The natural gas company had on Friday asked a Manhattan federal judge to declare that it had until March 15 to tell investors of its right to redeem the notes, and to block the bond trustee, Bank of New York Mellon , from interfering.
Chesapeake said it feared having to pay an additional $400 million to holders of the 6.775 percent senior notes maturing in 2019 if it waited until after that date.
But the noteholders, who own about $250 million of the notes, and were not earlier part of the case, sought to intervene. They said Chesapeake is trying to renege on its contractual obligations in seeking authority to buy back the notes at 100 cents on the dollar, or par, rather than at a premium.
The request should be rejected because of Chesapeake's "utter failure to demonstrate any irreparable harm, likelihood of success on its claims, or that the balance of hardships on its motion tip decidedly in Chesapeake's favor," the noteholders said.
Chesapeake spokesman Jim Gipson declined to comment.
In morning trading, the 6.775 percent notes traded up 3.5 cents at 106.5 cents on the dollar, with a yield of 5.49 percent, according to bond pricing service Trace.

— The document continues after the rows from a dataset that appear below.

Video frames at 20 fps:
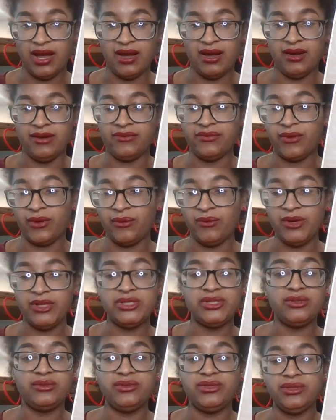for
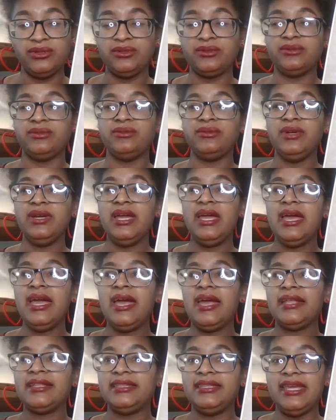what you do,
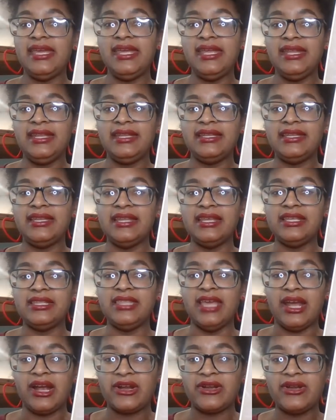then
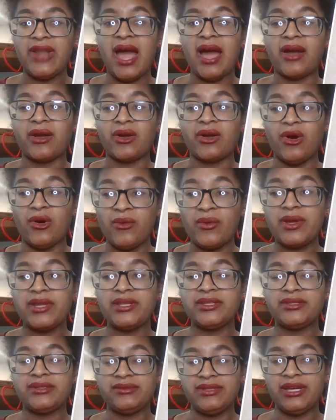they're not
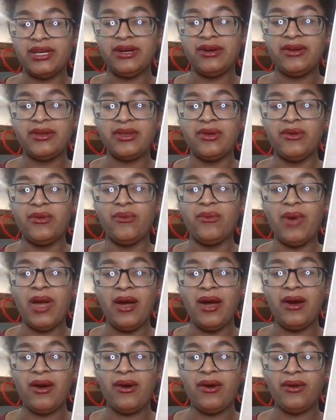going to tell you,
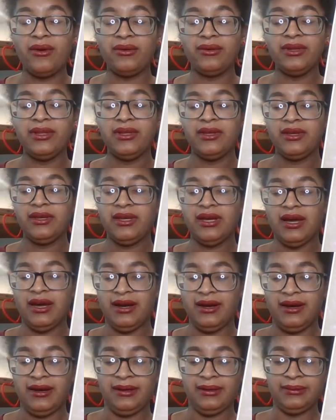well,
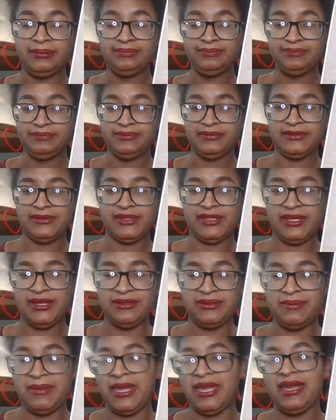uh
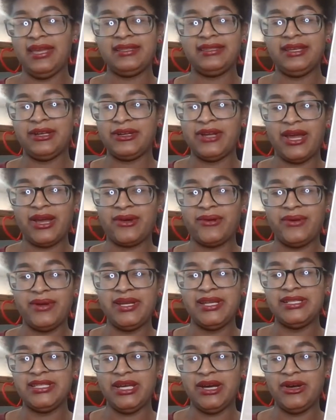excuse me, they're not going
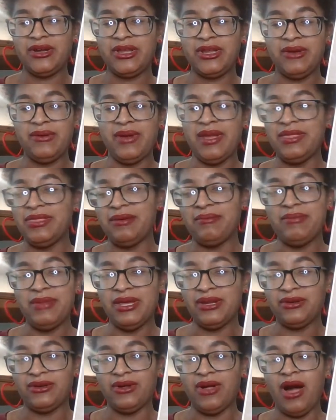to tell you in the
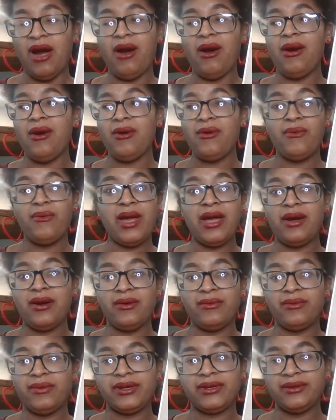middle, oh
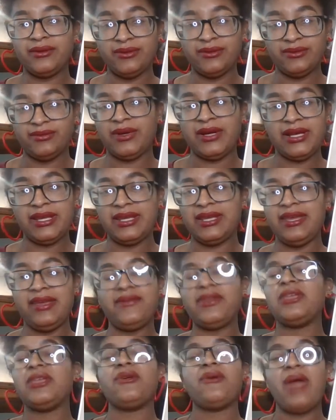well, we're
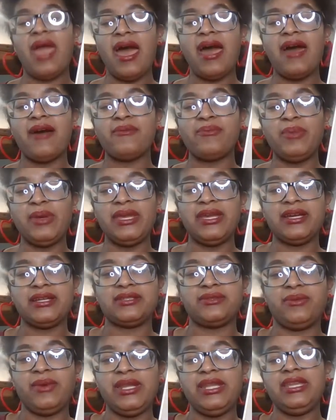giving you half
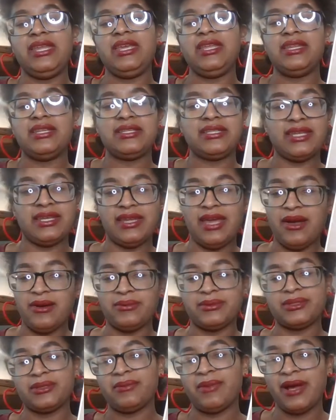because we needed to
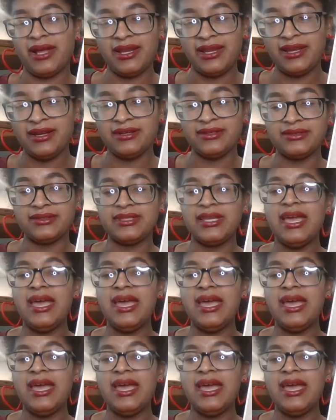help somebody else.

Chesapeake shares were down 11 cents at $21.35 on the New York Stock Exchange.
In a court filing, James Seery, who said he is a partner at noteholder River Birch Capital LLC, said Chesapeake is trying to improperly extend its expired option to buy back the notes at 100 cents on the dollar.
He said that under the contract, the redemption price should now be about 129 cents on the dollar.
"The relief sought by the company contravenes the express terms of the 2019 notes and the indenture governing the notes," Seery said. "If granted, even temporarily, River Birch and the other note holders will suffer material monetary damages."
U.S. District Judge Paul Engelmayer in Manhattan has scheduled an afternoon hearing to discuss Chesapeake's request.
Chesapeake has said its proposed actions was part of a broader plan to refinance its debt.
The U.S. Securities and Exchange Commission is separately investigating Chesapeake and its soon-to-depart Chief Executive Aubrey McClendon over a perk that granted him a stake in the company's wells.
The case is Chesapeake Energy Corp. v. Bank of New York Mellon Trust Co NA, U.S. District Court, Southern District of New York, No. 13-01582.